This question pertains to philosophical education or philosophical pedagogy:
Even though I do not hold any degrees in philosophy (I hold undergraduate and graduate degrees in political science), I believe that philosophy should constitute one of the foundations of higher education. It is impossible, I believe, to be truly educated without a sound background in philosophy and logic.
To this end, I have always believed that with the wonderful emergence of new technologies it should be incumbent upon every capable institution of higher learning to seek to disseminate such core foundations. This can be done, with remarkable ease these days, through distance learning.
However, with the exception of a very small number of philosophy departments associated with certain universities, most departments of philosophy look upon distance learning, seemingly, with great loathing.
Furthermore, the thought of actually establishing distance degree programs in philosophy (whether at the undergraduate or graduate level) is considered absurd.
How do I know this?
Because I received my Masters degree in political science from Virginia Tech -- online. Immediately following this educational experience -- a truly wonderful educational experience -- I queried a large number of departments of philosophy, asking why there were no online courses or online programs. I was greeted with great disdain for even asking the question.

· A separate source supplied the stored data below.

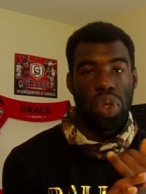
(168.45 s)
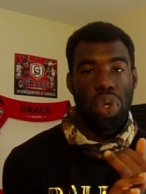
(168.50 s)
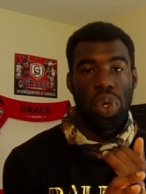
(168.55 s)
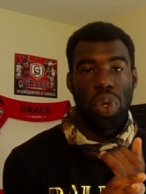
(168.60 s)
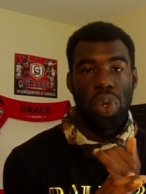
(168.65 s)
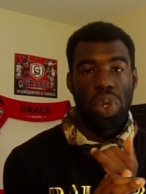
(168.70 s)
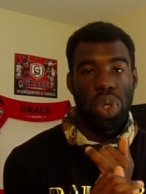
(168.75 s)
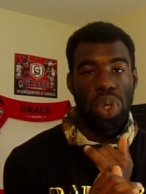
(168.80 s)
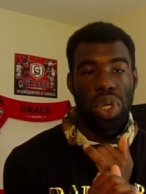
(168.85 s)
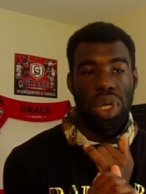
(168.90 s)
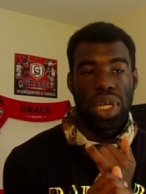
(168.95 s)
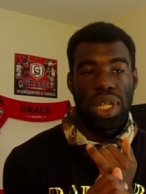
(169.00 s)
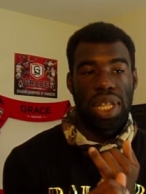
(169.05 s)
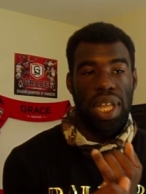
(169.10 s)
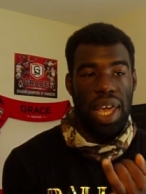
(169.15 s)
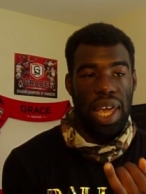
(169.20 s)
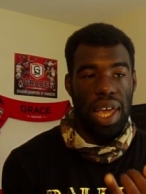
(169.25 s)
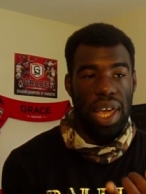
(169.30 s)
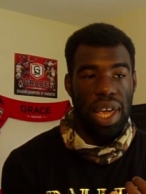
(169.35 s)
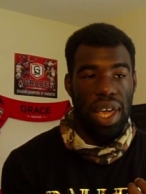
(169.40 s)
do during the
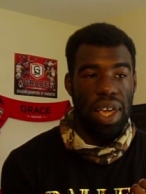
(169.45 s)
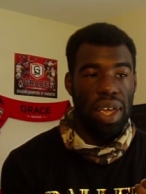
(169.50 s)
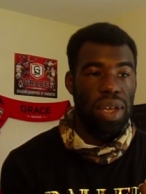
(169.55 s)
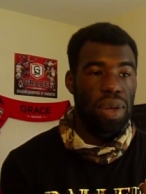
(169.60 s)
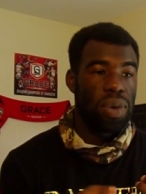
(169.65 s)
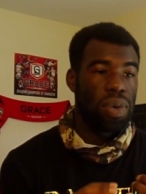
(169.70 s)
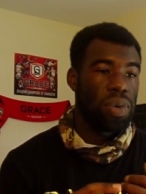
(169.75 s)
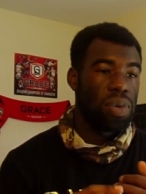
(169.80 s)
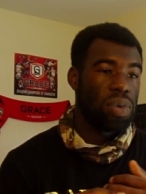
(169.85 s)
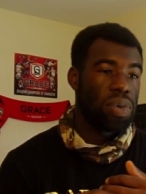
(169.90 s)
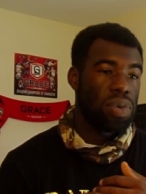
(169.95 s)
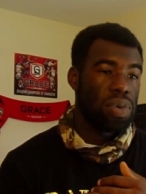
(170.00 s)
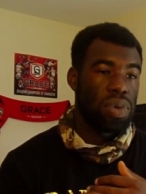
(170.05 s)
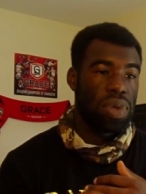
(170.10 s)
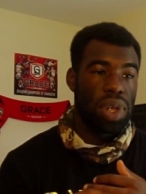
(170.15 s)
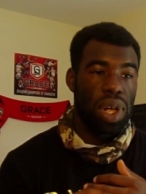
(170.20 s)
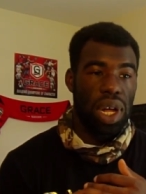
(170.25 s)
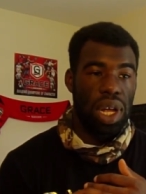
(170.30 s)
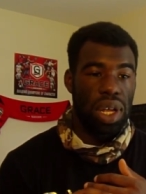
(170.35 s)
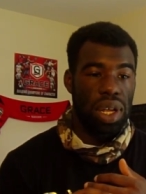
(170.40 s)
day,
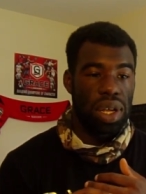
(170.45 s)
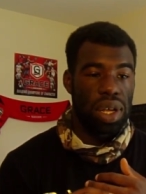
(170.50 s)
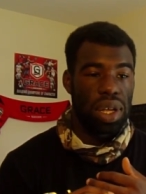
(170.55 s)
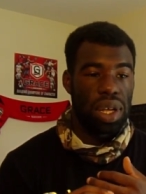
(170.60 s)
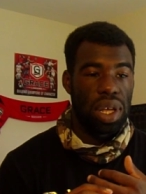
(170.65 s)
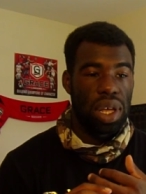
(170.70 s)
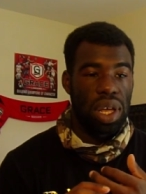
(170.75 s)
like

(Exceptions to this include Oxford University's beginnings in online philosophy courses, as well as the University of Illinois (Springfield) who has sought to develop an undergraduate degree (available online) in philosophy. Harvard University also offers one philosophy course -- available online -- each semester through their Extension division. I had the great pleasure of completing this online course (in metaphysics) a short while ago.)
With so many homes and workplaces connected to high-speed/broadband Internet, and with the combination of online and on-campus (periodic/brief) residencies, the further development of undergraduate or graduate programs in philosophy (online) is certainly a viable option. (Especially when one considers the fact that as it pertains to "adult education," it is often tremendously difficult for individuals who are presently established in one locale (most often in association with their occupation) to be able to pick up and move their entire family to the on-campus situation. This is absolutely true in my case.)
My question is: why do departments of philosophy find even the suggestion of online learning so disagreeable? Is there no hope for the further development of online philosophy courses and degree programs?
Thanks in advance for all responses!